### DATA SHOWN

§ §

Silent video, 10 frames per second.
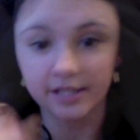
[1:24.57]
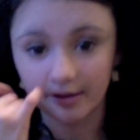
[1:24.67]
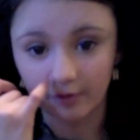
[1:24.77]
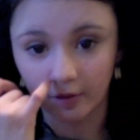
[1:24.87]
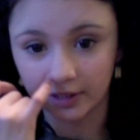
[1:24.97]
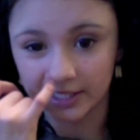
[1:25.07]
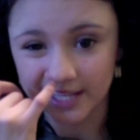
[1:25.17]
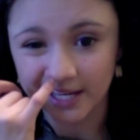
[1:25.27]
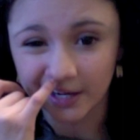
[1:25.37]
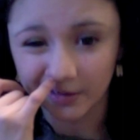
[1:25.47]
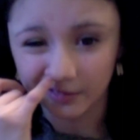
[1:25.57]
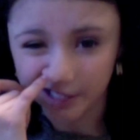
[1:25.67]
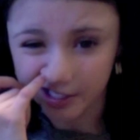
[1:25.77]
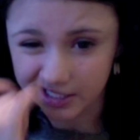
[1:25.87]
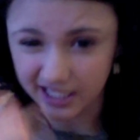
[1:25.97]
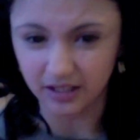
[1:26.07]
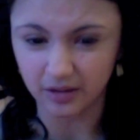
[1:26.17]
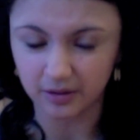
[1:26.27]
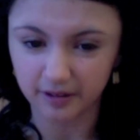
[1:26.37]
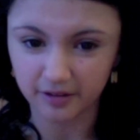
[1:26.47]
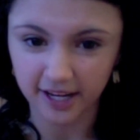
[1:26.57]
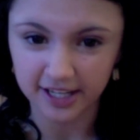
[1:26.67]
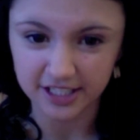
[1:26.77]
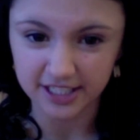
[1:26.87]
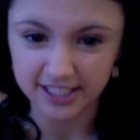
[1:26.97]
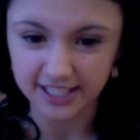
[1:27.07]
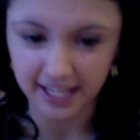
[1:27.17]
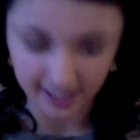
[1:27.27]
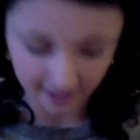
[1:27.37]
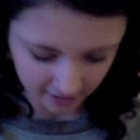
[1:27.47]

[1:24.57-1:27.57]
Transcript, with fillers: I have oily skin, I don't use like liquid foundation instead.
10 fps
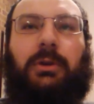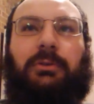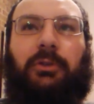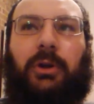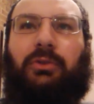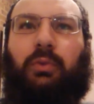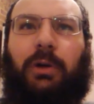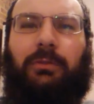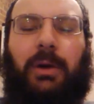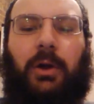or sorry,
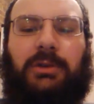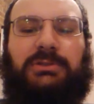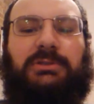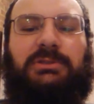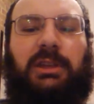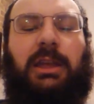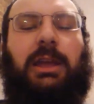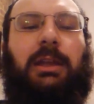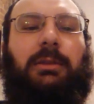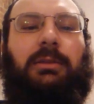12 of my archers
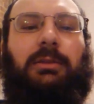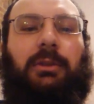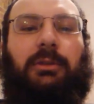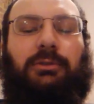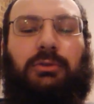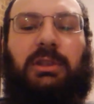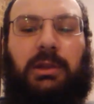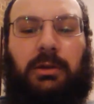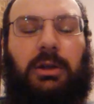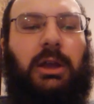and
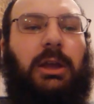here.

§ §

### PROMPT
In your copy of the listing, please omit the pictures and keep every word exact.

### REPLY
Silent video, 10 frames per second.
[1:24.57]
[1:24.67]
[1:24.77]
[1:24.87]
[1:24.97]
[1:25.07]
[1:25.17]
[1:25.27]
[1:25.37]
[1:25.47]
[1:25.57]
[1:25.67]
[1:25.77]
[1:25.87]
[1:25.97]
[1:26.07]
[1:26.17]
[1:26.27]
[1:26.37]
[1:26.47]
[1:26.57]
[1:26.67]
[1:26.77]
[1:26.87]
[1:26.97]
[1:27.07]
[1:27.17]
[1:27.27]
[1:27.37]
[1:27.47]

[1:24.57-1:27.57]
Transcript, with fillers: I have oily skin, I don't use like liquid foundation instead.
10 fps
or sorry,
12 of my archers
and
here.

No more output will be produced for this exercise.